I Also Love To Garden
Noah Trembly struggles for independence
Noah's face turns red and his blue eyes bulge, his features distorted by anger. His body turns and twitches, ready to break the seatbelt off his wheelchair. A few moments earlier, Noah waited in the Kroger supermarket parking lot for his aide to bring his van to a disabled parking spot. A shiny red sedan pulled in, stopping inches from Noah's hanging feet. By the time Noah's aide, pulled up, Noah was chasing the three locals who stole his parking space. He swerved all over the place to get in front of the people, but they didn't give Noah the time of day. They stopped for a second to look, but didn't say anything. Puzzled, they continued their slow walk towards the automatic doors. Noah now stared back at his aide Mandy; he looks like he is panicking, but he is raging.

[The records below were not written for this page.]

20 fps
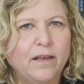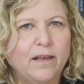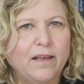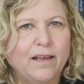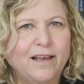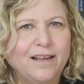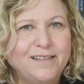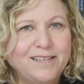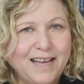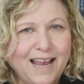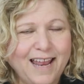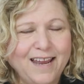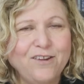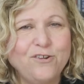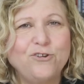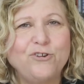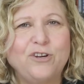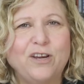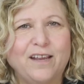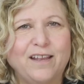
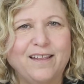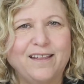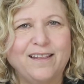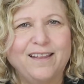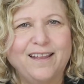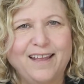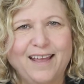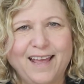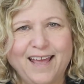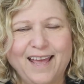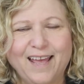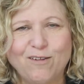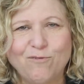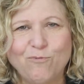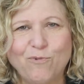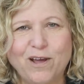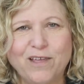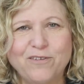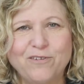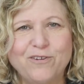attention
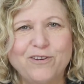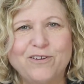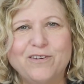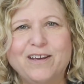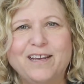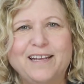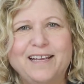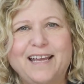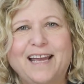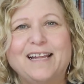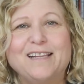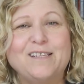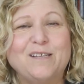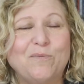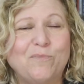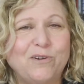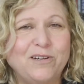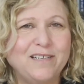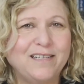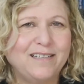and whether you can get
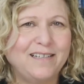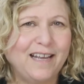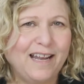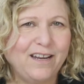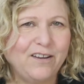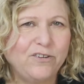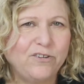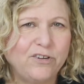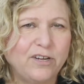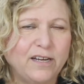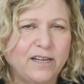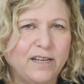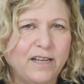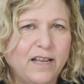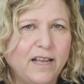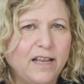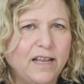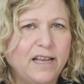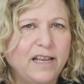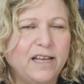someone's attention
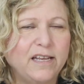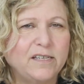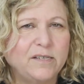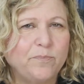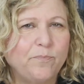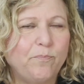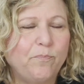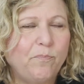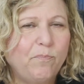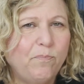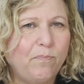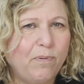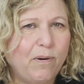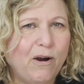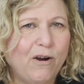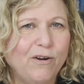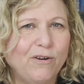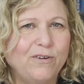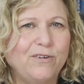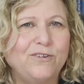is
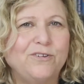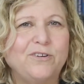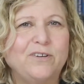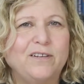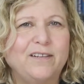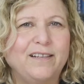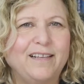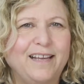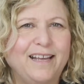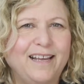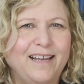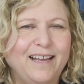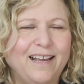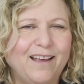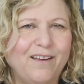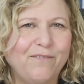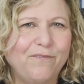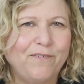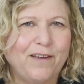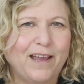partially
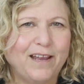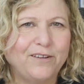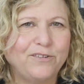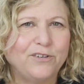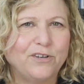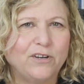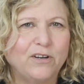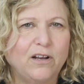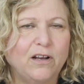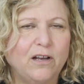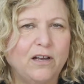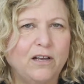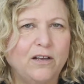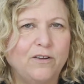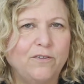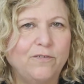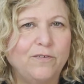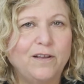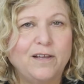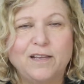a factor
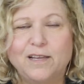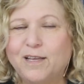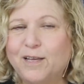of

Noah Trembly has to deal with these kinds of problems often. He was born with cerebral palsy and seems far older than his 33 years. He moves through life with the help of an automatic wheelchair and is able to speak only through his communication board — a computerized voice device that speaks what Noah types. He enjoys cooking, gardening, spending time outdoors with close friends and dating women. He enjoys going out to bars, and according to Noah, drinking helps him sleep.

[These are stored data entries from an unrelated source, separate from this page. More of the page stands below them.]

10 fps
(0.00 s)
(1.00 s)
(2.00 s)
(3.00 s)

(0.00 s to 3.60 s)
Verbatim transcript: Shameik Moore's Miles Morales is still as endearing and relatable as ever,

On Easter morning Noah wakes up around 10 a.m. He was out drinking the night away and the bartenders let him stay after closing time. Naked in his wheelchair, Noah goes to the kitchen and asks for a glass of water before being put back into bed. He wakes up two hours later, gets help dressing, and waits for his sister to come pick him up and drive him to his hometown, Lower Salem, Ohio.
Noah moved to Athens, about an hour's drive east, in 2007. His parents, Ann and Mike Trembly, talk about how difficult it is for the people to accept a disabled young man with the desire to live away from home.
Noah's new communication board is a computerized voice synthesizer that speaks the sentences Noah types with a reflective dot on his forehead. The newest version has a different voice than the last one and his parents cannot stop giggling at the unfamiliar sound of their son. Getting money for the board was a protracted and tough fight with the state. His mother's eyes go wide as she remembers all the individuals that got in the way of Noah's independence: local and state institutions, well meaning but misguided neighbors, uninformed strangers.
Ten years ago when he rented his first apartment in Marietta, Noah got to live alone — with aides working in shifts, constantly monitoring him around the clock. The first 24 years of his life, Noah was cared for by his parents, two sisters and part-time professional aides. Living completely alone is unknown for Noah — constantly dependent on another person, never leaving, always breathing his air.
Cerebral palsy is an umbrella term for different conditions that cause physical disability in human development. Noah's condition is non-progressive and it does not affect his mental abilities. He is diagnosed as a quadriplegic with Cerebral Palsy. Noah's case is unusual because he has some control over his arms that allows him to use computers with a specially designed joystick.
The Trembly family had to apply to government programs in order to help Noah get his wheelchair, special van, communication board and the software he needs to work on his art. His parents describe the tedious process with reluctance. Ann said after putting Noah to bed as a child, she would study law books to help learn how to help advocate for him. Noah has picked up his mother’s tenacity.